The function name should be more generic because it's for unwinding, not
cancellation.

> diff --git a/nptl/pthread_cancel.c b/nptl/pthread_cancel.c
> index 64ac12e60a..b20254bdba 100644
> --- a/nptl/pthread_cancel.c
> +++ b/nptl/pthread_cancel.c
> @@ -37,67 +37,24 @@ __pthread_cancel (pthread_t th)

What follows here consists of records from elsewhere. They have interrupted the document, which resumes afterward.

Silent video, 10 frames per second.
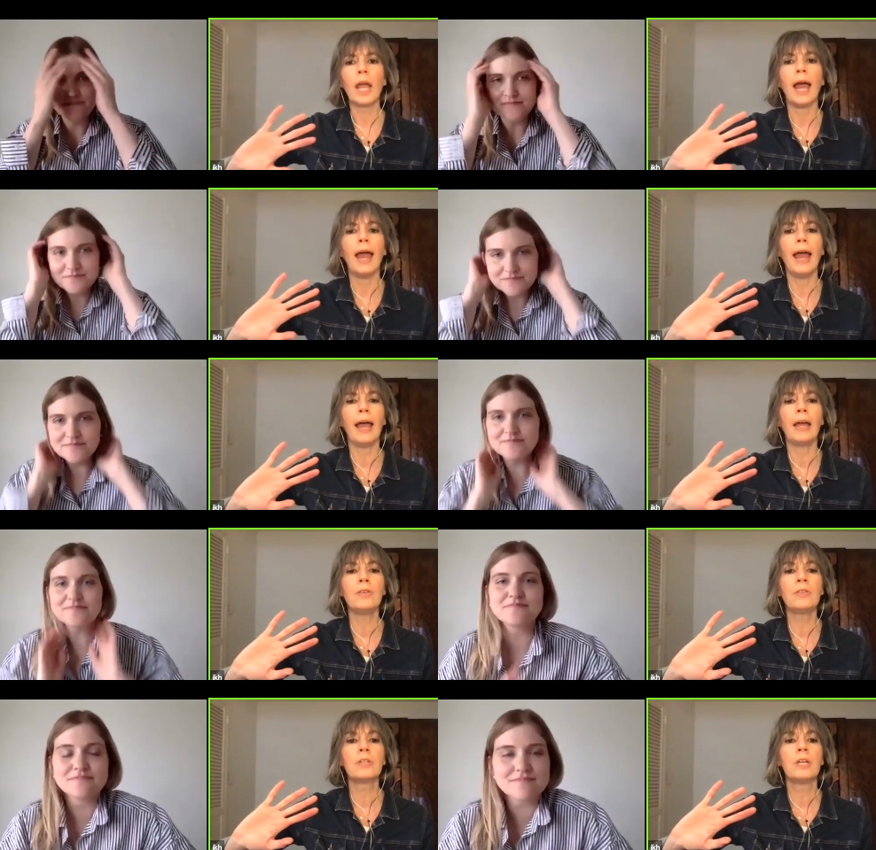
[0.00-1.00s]

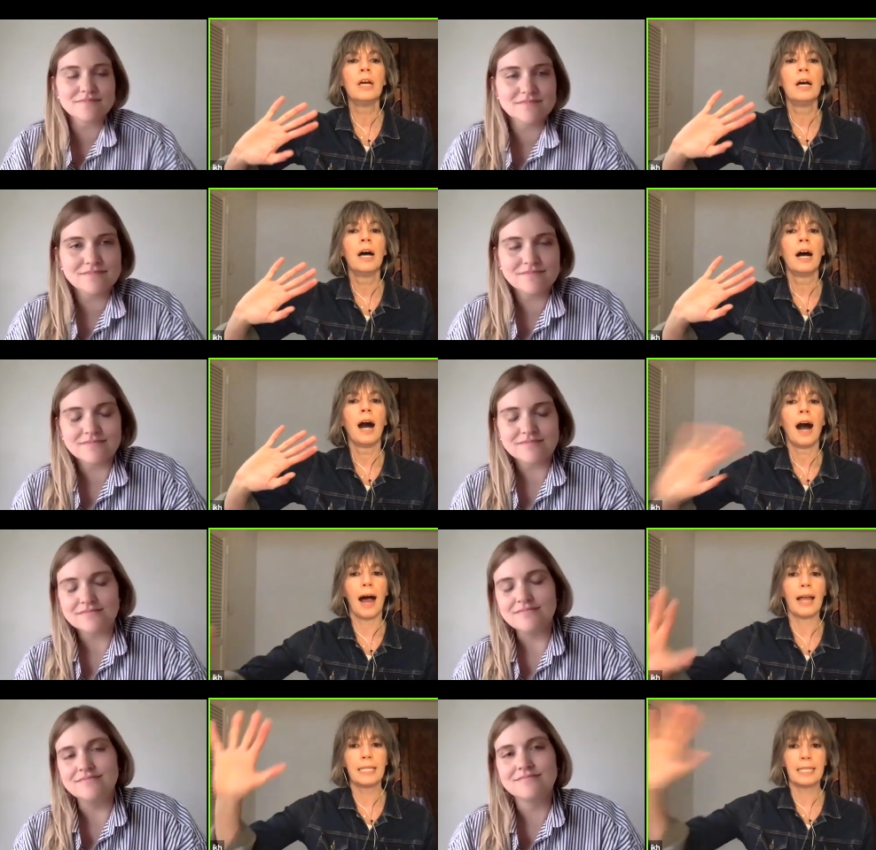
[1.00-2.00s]
Speaker 1: And
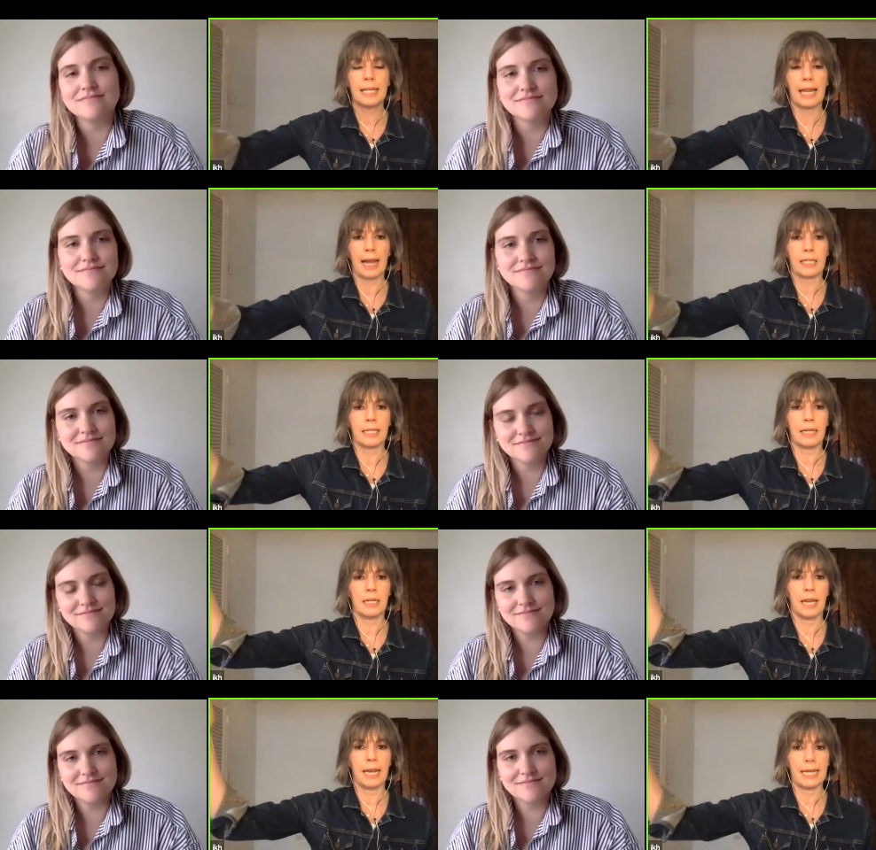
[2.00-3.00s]
I
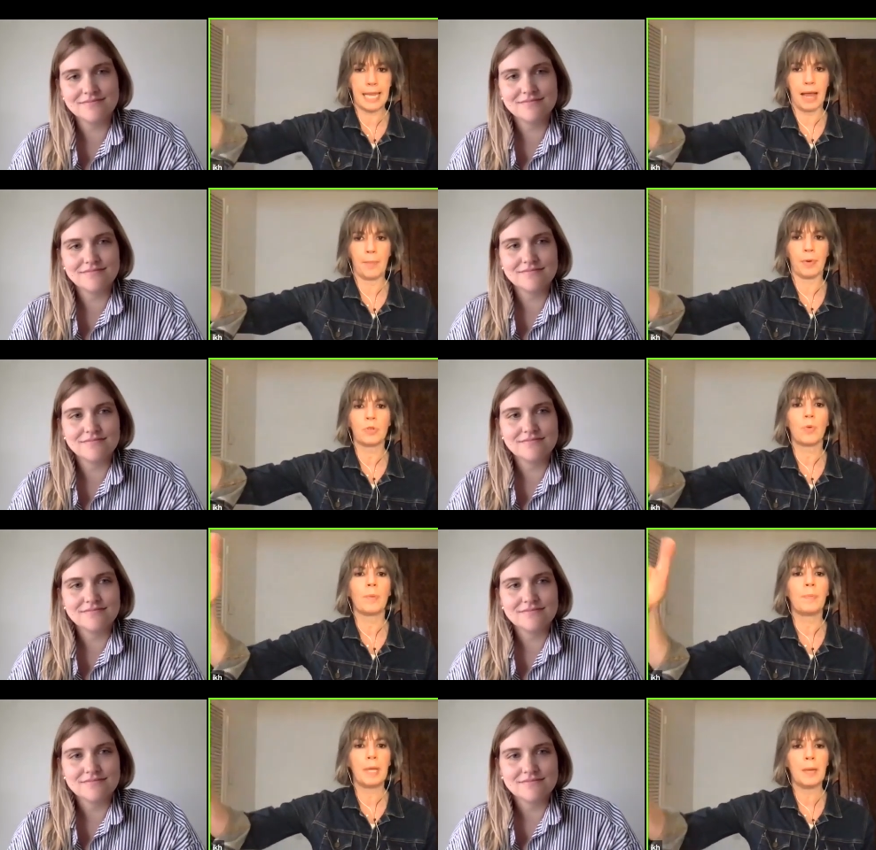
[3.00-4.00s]
selected examples where
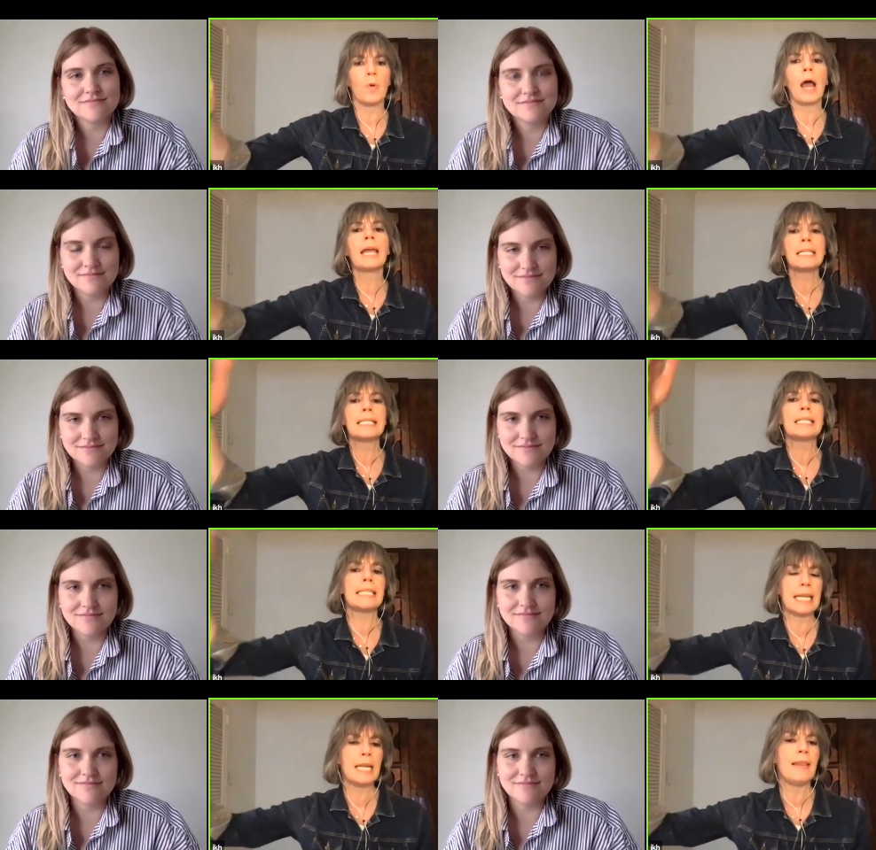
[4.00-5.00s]
people I had
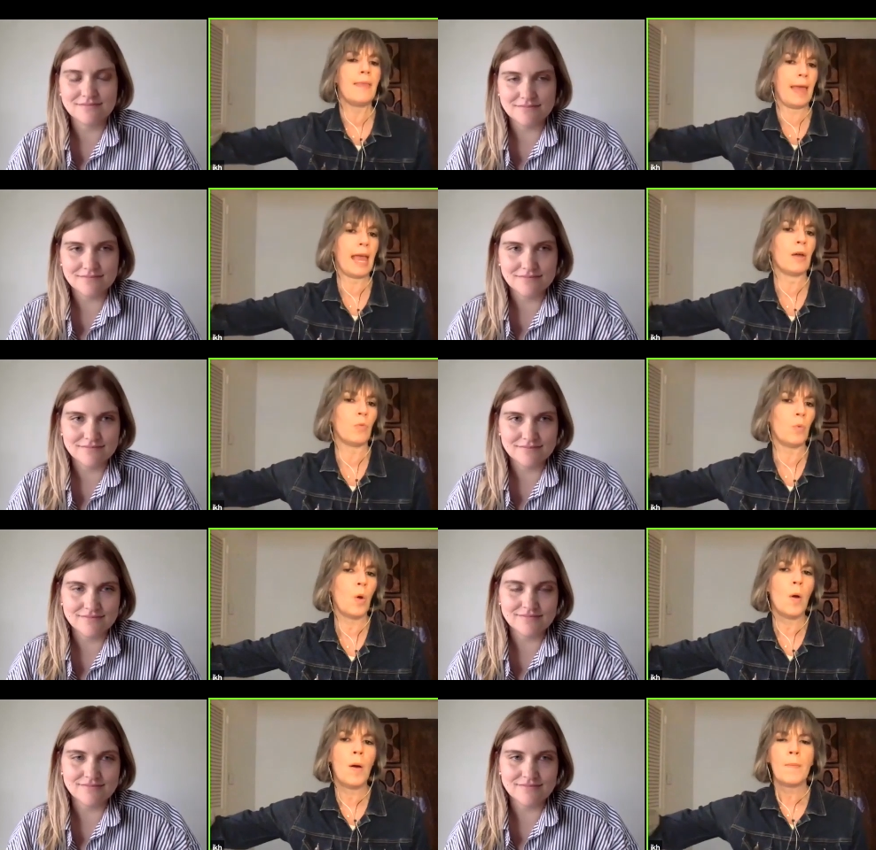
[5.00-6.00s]
seen that they had,
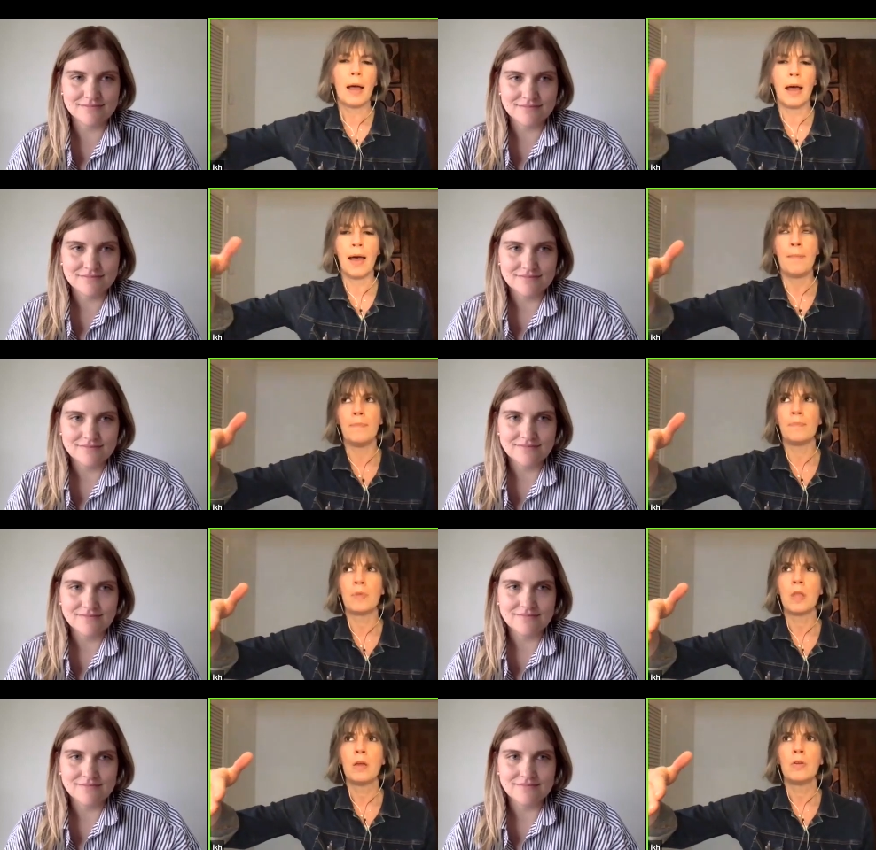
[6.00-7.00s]

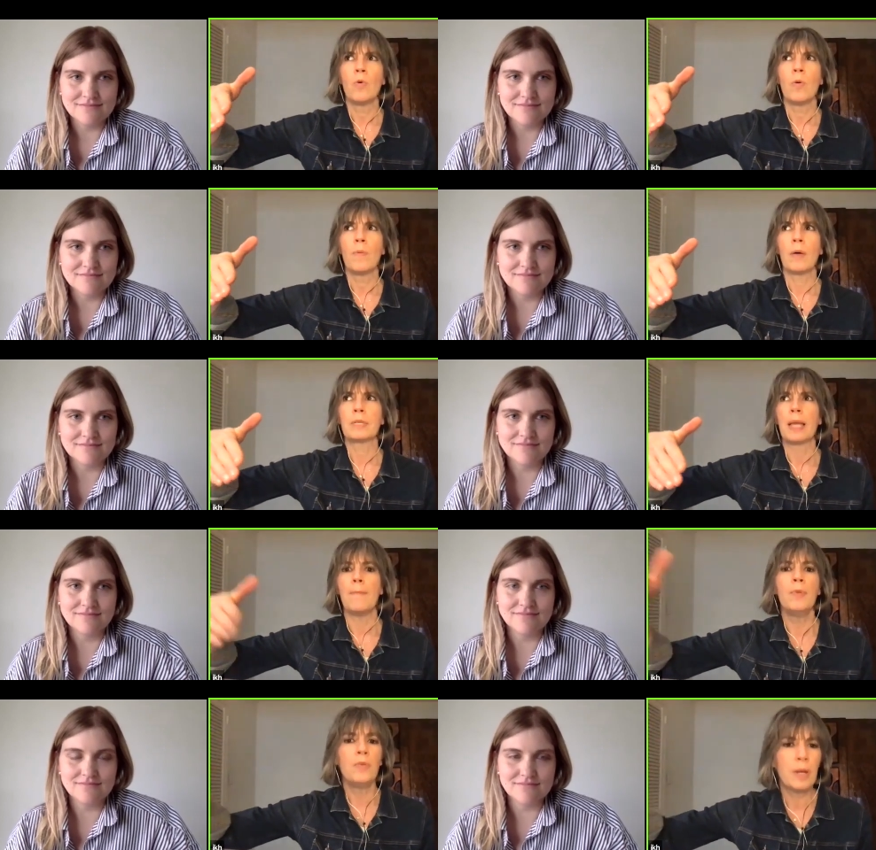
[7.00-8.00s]
um, I want to say,
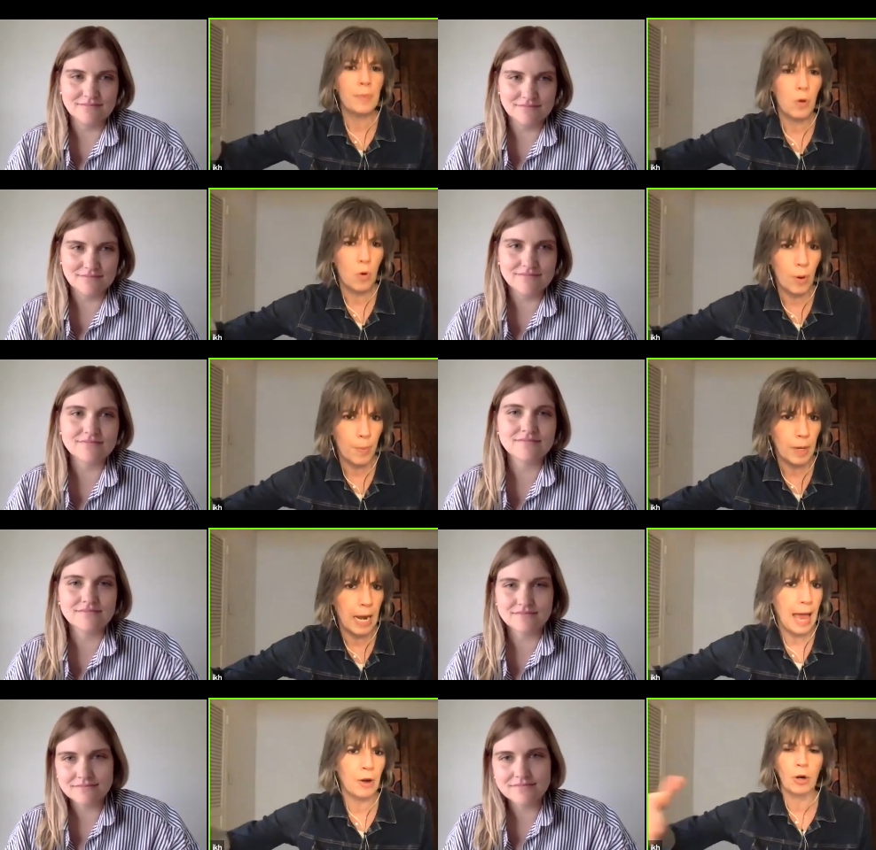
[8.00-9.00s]
moved up the corporate
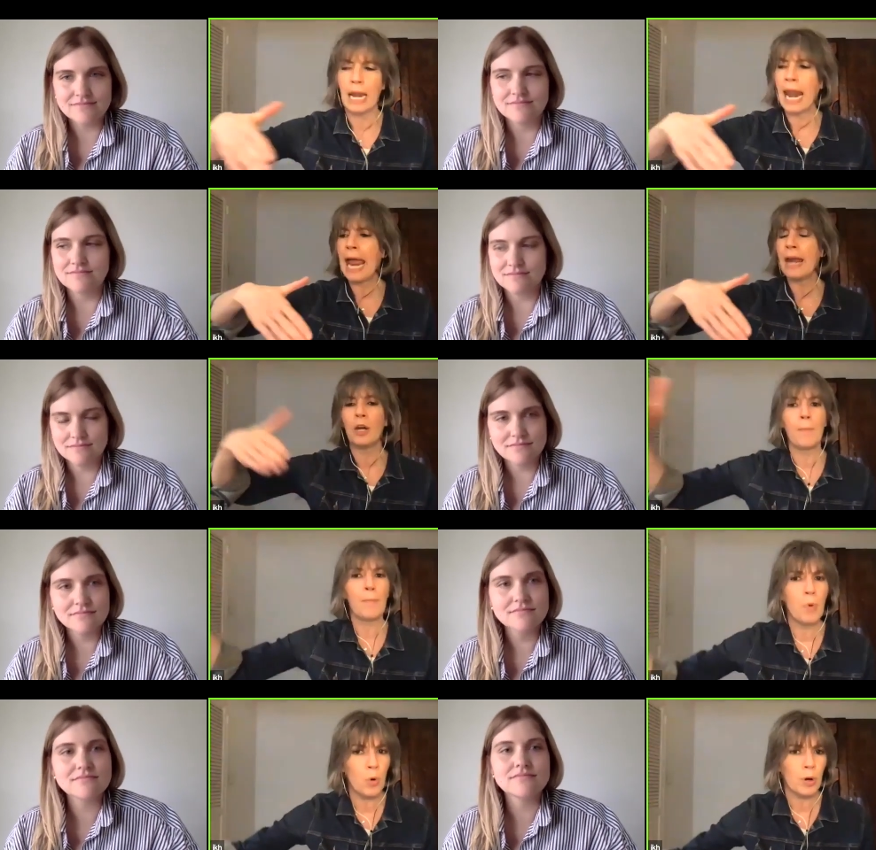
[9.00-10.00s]
ladder, landed a
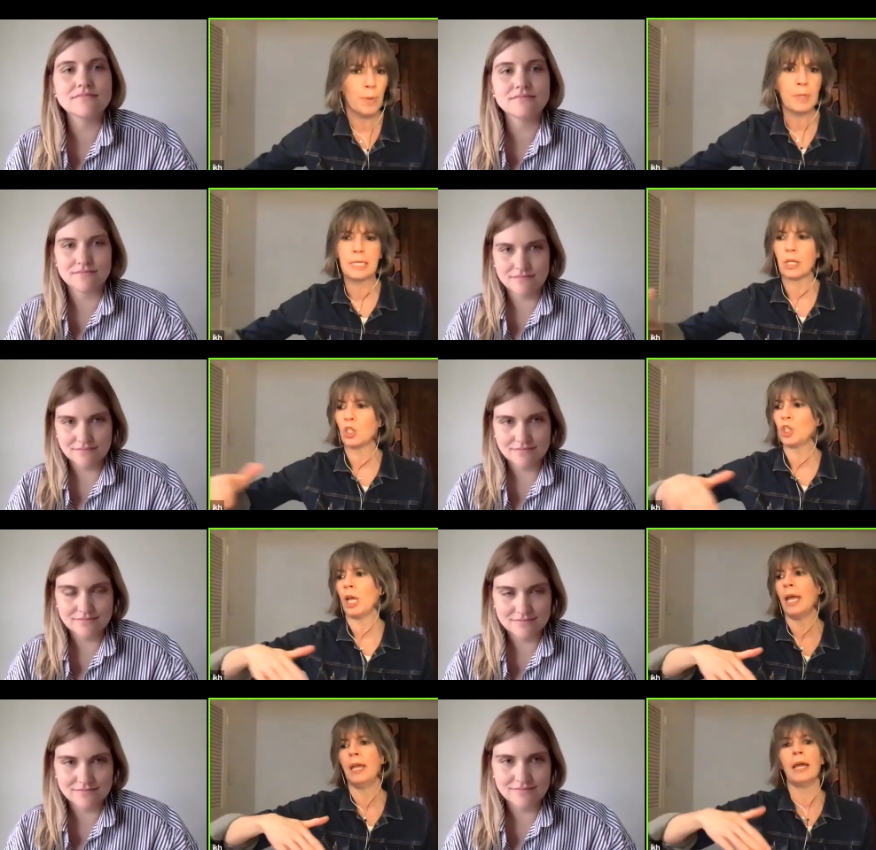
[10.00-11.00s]
board
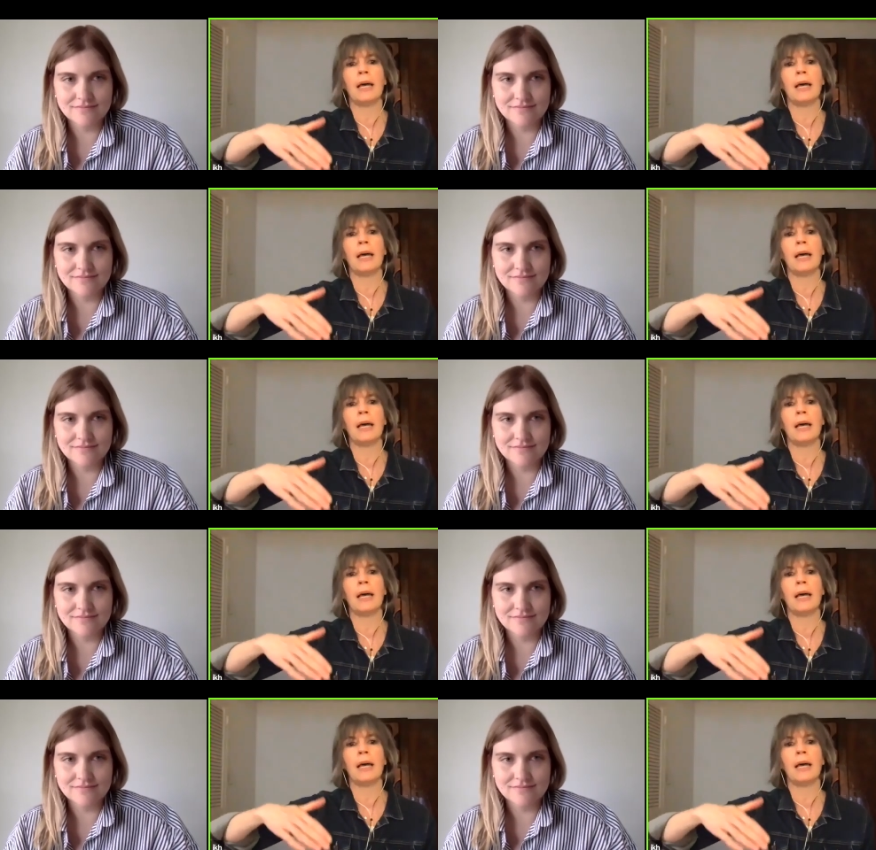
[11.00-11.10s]
position,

> +  /* Avoid signaling when thread attempts cancel itself (pthread_kill
> +     is expensive).  */
> +  if (pd == THREAD_SELF
> +      && (THREAD_GETMEM (pd, cancelhandling) & CANCELTYPE_BITMASK) == 0)
> +    return 0;

I'm not sure if I understand this check.  CANCELTYPE_BITMASK is a bit
misnamed (it's a single-bit masking).  As far as I understand it, it's
set if async-cancel is enabled.  Shouldn't we call __do_cancel directly
here in case of an async self-cancel?  And otherwise defer cancellation?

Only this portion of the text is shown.